BRIEF: Restate exactly the lines below, from the one containing "[00:00:00.00 to 00:00:01.00]" through the final line, and leave out the pictures.

DATASET EXCERPTS:
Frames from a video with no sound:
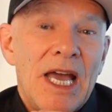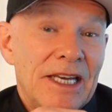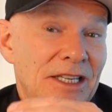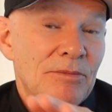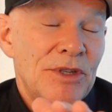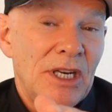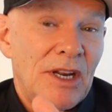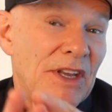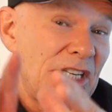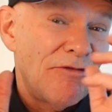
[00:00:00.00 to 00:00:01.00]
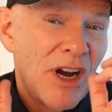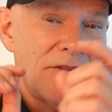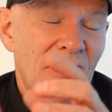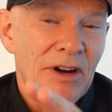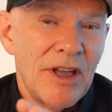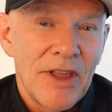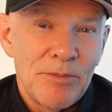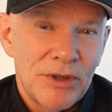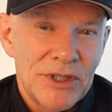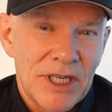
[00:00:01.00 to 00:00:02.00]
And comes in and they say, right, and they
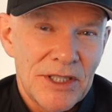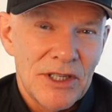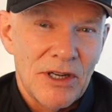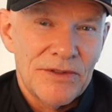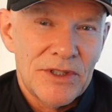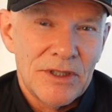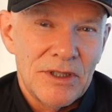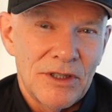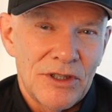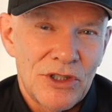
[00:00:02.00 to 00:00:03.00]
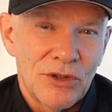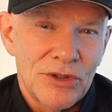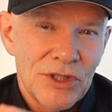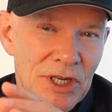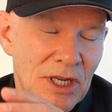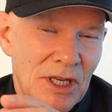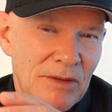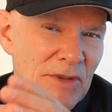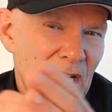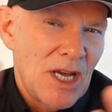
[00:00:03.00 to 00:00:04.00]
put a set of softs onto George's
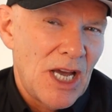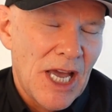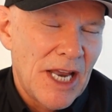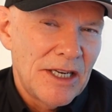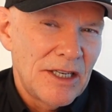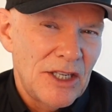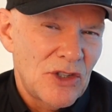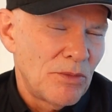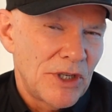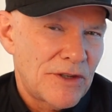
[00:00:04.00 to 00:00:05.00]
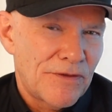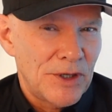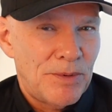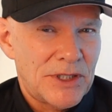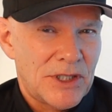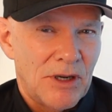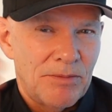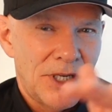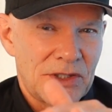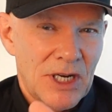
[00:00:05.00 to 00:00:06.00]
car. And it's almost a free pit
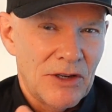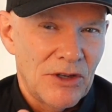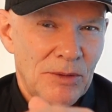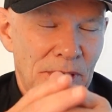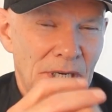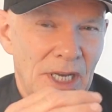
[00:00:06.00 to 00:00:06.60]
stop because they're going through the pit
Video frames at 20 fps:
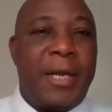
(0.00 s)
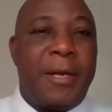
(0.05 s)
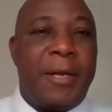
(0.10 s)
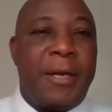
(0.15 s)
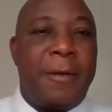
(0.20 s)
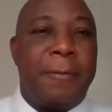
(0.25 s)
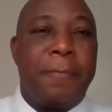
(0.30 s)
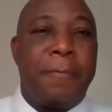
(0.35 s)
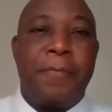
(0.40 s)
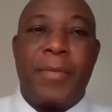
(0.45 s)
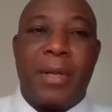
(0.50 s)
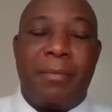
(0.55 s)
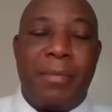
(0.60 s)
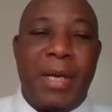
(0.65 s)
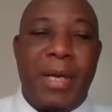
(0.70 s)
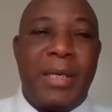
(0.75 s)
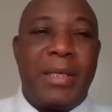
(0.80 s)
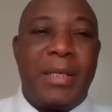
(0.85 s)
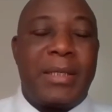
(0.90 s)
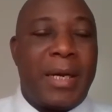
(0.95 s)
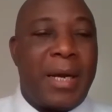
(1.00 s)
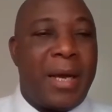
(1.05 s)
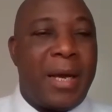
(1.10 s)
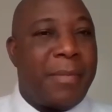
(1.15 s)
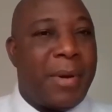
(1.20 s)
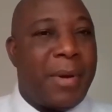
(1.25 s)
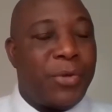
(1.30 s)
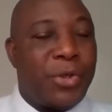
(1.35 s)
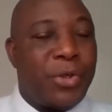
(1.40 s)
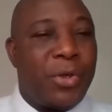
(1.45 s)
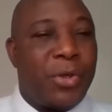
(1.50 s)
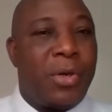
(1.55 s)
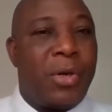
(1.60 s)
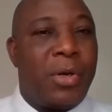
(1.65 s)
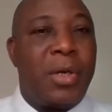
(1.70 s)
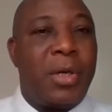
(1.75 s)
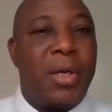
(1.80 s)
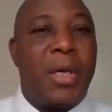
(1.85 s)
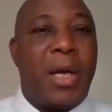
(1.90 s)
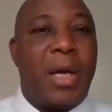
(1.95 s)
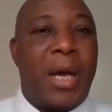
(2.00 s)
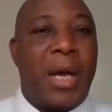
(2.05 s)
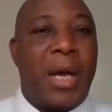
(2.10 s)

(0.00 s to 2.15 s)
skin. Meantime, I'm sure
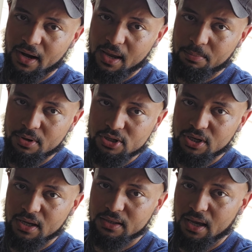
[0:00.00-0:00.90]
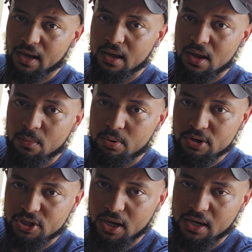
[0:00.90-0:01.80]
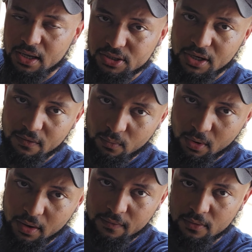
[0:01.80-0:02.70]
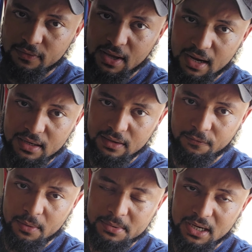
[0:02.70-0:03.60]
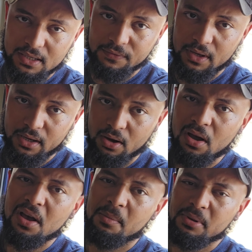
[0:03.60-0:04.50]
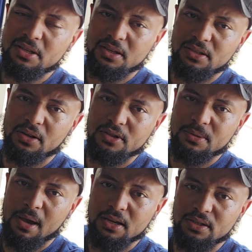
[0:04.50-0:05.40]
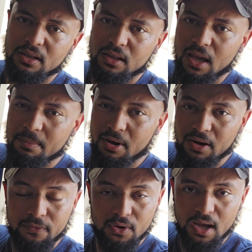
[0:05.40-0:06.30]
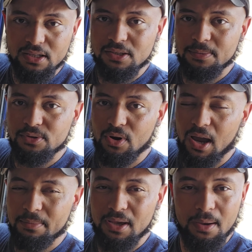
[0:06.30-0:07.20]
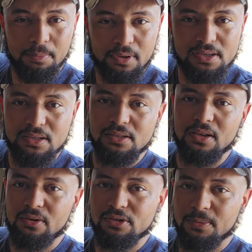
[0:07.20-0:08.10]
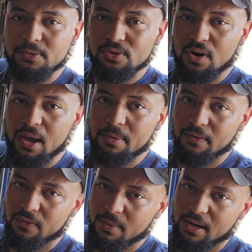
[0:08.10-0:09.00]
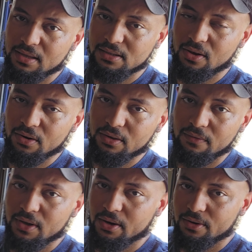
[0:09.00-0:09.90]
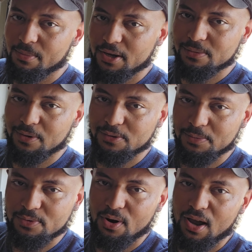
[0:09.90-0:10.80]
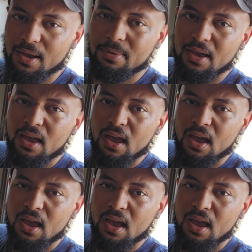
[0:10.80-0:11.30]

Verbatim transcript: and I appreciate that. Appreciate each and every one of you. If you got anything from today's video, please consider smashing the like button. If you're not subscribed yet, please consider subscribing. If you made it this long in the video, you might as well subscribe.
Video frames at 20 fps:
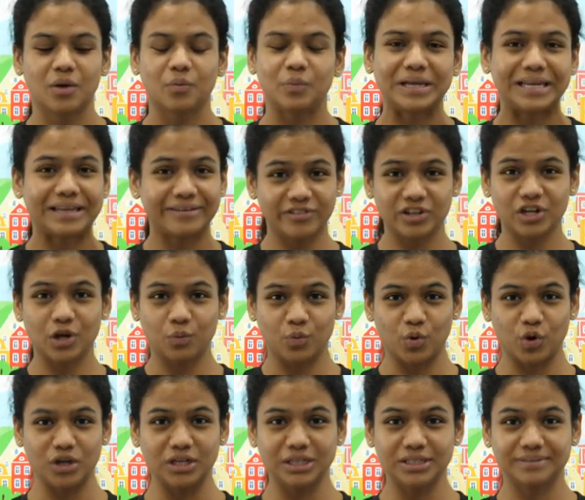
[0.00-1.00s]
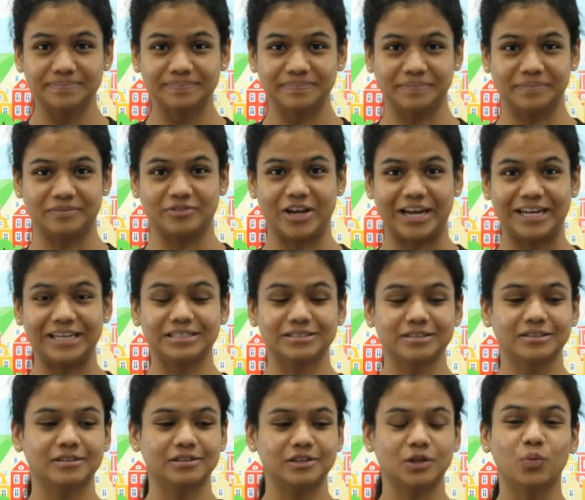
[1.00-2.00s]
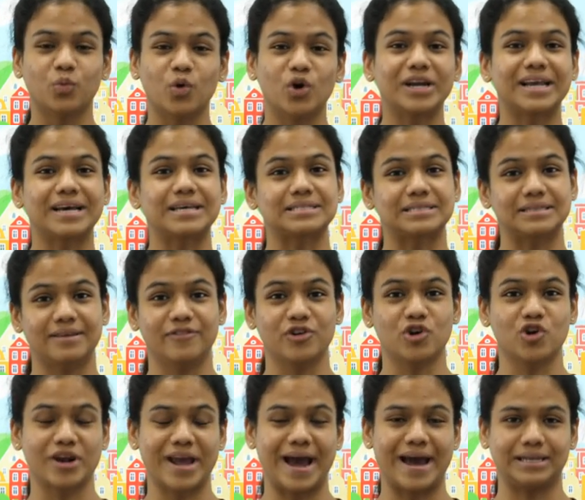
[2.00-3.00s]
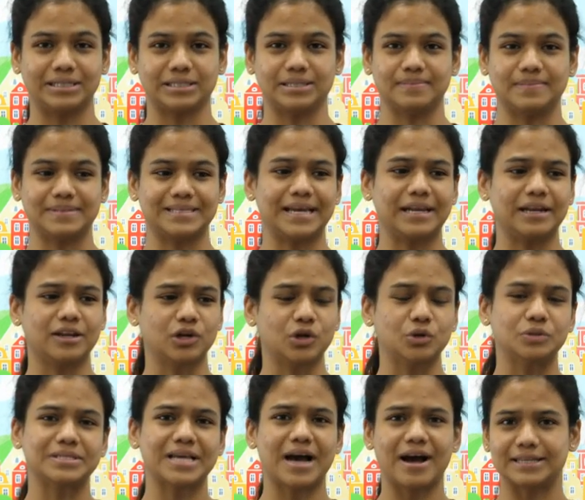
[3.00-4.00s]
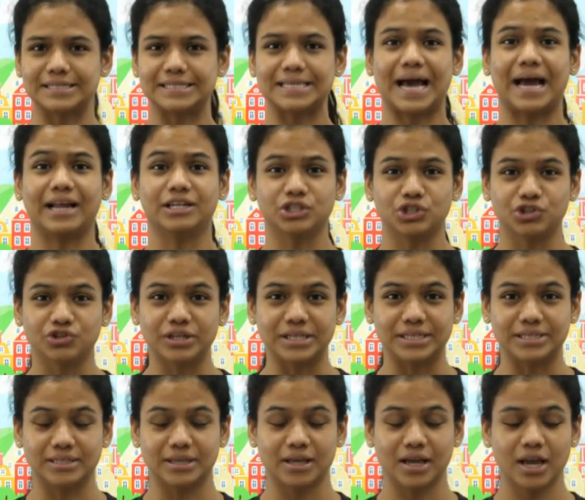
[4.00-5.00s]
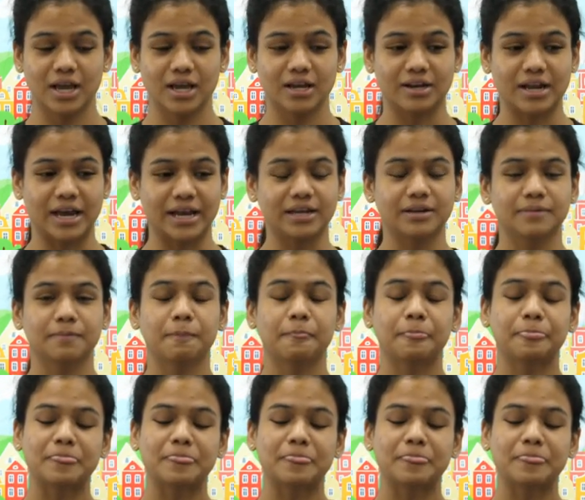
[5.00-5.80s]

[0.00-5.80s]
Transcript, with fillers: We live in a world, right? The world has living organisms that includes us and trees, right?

THE ANSWER:
[00:00:00.00 to 00:00:01.00]
[00:00:01.00 to 00:00:02.00]
And comes in and they say, right, and they
[00:00:02.00 to 00:00:03.00]
[00:00:03.00 to 00:00:04.00]
put a set of softs onto George's
[00:00:04.00 to 00:00:05.00]
[00:00:05.00 to 00:00:06.00]
car. And it's almost a free pit
[00:00:06.00 to 00:00:06.60]
stop because they're going through the pit
Video frames at 20 fps:
(0.00 s)
(0.05 s)
(0.10 s)
(0.15 s)
(0.20 s)
(0.25 s)
(0.30 s)
(0.35 s)
(0.40 s)
(0.45 s)
(0.50 s)
(0.55 s)
(0.60 s)
(0.65 s)
(0.70 s)
(0.75 s)
(0.80 s)
(0.85 s)
(0.90 s)
(0.95 s)
(1.00 s)
(1.05 s)
(1.10 s)
(1.15 s)
(1.20 s)
(1.25 s)
(1.30 s)
(1.35 s)
(1.40 s)
(1.45 s)
(1.50 s)
(1.55 s)
(1.60 s)
(1.65 s)
(1.70 s)
(1.75 s)
(1.80 s)
(1.85 s)
(1.90 s)
(1.95 s)
(2.00 s)
(2.05 s)
(2.10 s)

(0.00 s to 2.15 s)
skin. Meantime, I'm sure
[0:00.00-0:00.90]
[0:00.90-0:01.80]
[0:01.80-0:02.70]
[0:02.70-0:03.60]
[0:03.60-0:04.50]
[0:04.50-0:05.40]
[0:05.40-0:06.30]
[0:06.30-0:07.20]
[0:07.20-0:08.10]
[0:08.10-0:09.00]
[0:09.00-0:09.90]
[0:09.90-0:10.80]
[0:10.80-0:11.30]

Verbatim transcript: and I appreciate that. Appreciate each and every one of you. If you got anything from today's video, please consider smashing the like button. If you're not subscribed yet, please consider subscribing. If you made it this long in the video, you might as well subscribe.
Video frames at 20 fps:
[0.00-1.00s]
[1.00-2.00s]
[2.00-3.00s]
[3.00-4.00s]
[4.00-5.00s]
[5.00-5.80s]

[0.00-5.80s]
Transcript, with fillers: We live in a world, right? The world has living organisms that includes us and trees, right?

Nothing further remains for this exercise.